The <docs for Stream Maps> mention using `__source...
# troubleshooting
m
The docs for Stream Maps mention using
__source__
to split a stream. Can I use
__filter__
to split a stream into several? Use case: I have JSON data in S3 that is messages from the MongoDB change stream. Each record has keys
database_name
,
collection_name
, and
document
, corresponding to the source mongodb database and collection and the JSON message, respectively. I would like to be able to split this data into multiple streams, one for each combination of database_name and collection_name. Can I do something like this?
Copy code
plugins:
  extractors:
  - name: tap-name
    config:
      stream_maps:
        payments:
          __filter__: 'database_name == "payments" and collection_name == "Payment"'
        profiles:
          __filter__: 'database_name == "customers" and collection_name == "Profile"'
a
Did you try this:
Copy code
plugins:
  extractors:
  - name: tap-name
    config:
      stream_maps:
        payments:
          __source__: s3_mongo_object_stream_name
          __filter__: 'database_name == "payments" and collection_name == "Payment"'
        profiles:
          __source__: s3_mongo_object_stream_name
          __filter__: 'database_name == "customers" and collection_name == "Profile"'
m
ooh, no I haven’t - i will give this a shot thankyou
if there are no records that match the
__filter__
expression, does that yield an empty stream gracefully, or will it error?

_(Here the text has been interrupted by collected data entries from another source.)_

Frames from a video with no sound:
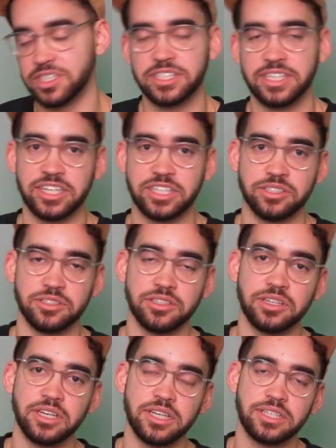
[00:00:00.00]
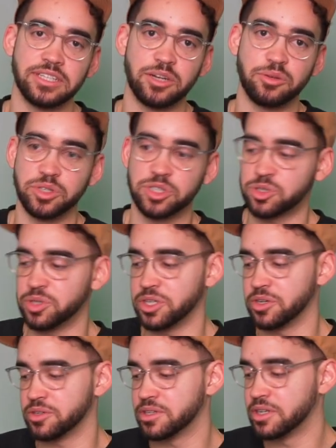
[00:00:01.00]
detection that was
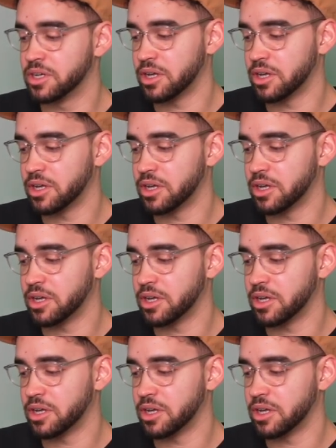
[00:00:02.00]
triggered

if that will yield an empty stream this should work perfectly for my use case
ugh, this will only work if the tap uses the meltano SDK won’t it? I’m not sure the tap I’m using was built with the SDK
tap-spreadsheets-anywhere
a
There is a standalone version that may get the job done https://github.com/MeltanoLabs/meltano-map-transform
meltano run tap-spreadsheets-anywhere split_stream target-whatever
where
split_stream
is defined in the map transform plugin config as outlined in the repo
Copy code
import json,os,sys;prt=("database_name","collection_name");cfg=json.loads(os.environ["STREAM_SPLITS"])
for line in sys.stdin:
 try:l=json.loads(line);li=l["record"];old=str(l["stream"])
 except KeyError:json.dump(l+"\n",sys.stdout);sys.stdout.flush();continue
 except:continue # unparseable line
 for f in cfg:  # f[0] is the database name, f[1] is the collection name, f[2] is the new stream name
  if f[0]==li.get(prt[0]) and f[1]==li.get(prt[1]):li["stream"]=f[0];json.dump(li+"\n",sys.stdout);sys.stdout.flush()
 li["stream"]=old;json.dump(li+"\n",sys.stdout);sys.stdout.flush()
Half baked attempt at the smallest possible stream filter+splitter just because its hilarious 🙃
m
I’m actually wondering now if I can accomplish at least some of this behavior with the
schema_mapping
configuration property in the target-redshift loader I’m using https://github.com/transferwise/pipelinewise-target-redshift
Finally getting around to testing these options and need to update meltano-map-transform to allow python 3.11 first https://github.com/MeltanoLabs/meltano-map-transform/pull/102
w
need to update meltano-map-transform to allow python 3.11 first
In the meantime you should be able to run
meltano install --force
to bypass the Python version constraint if no other changes are required. The update to
meltano-map-transform
is ideal, of course.
m
Whoa, good tip!
I swear, there’s some sort of easy workaround like this for almost every issue I encounter
w
(to do: support the
--force
flag for
meltano add
too - I should log an issue for that if there isn't one EDIT: https://github.com/meltano/meltano/issues/7277)
m
I seem not to be able to configure a
mappers
plugin key inside an environment’s
config
block, the same way I can for
extractors
and
loaders
- is that expected?
@alexander_butler thank you for the link to the standalone meltano-map-transform, that worked perfectly 🦜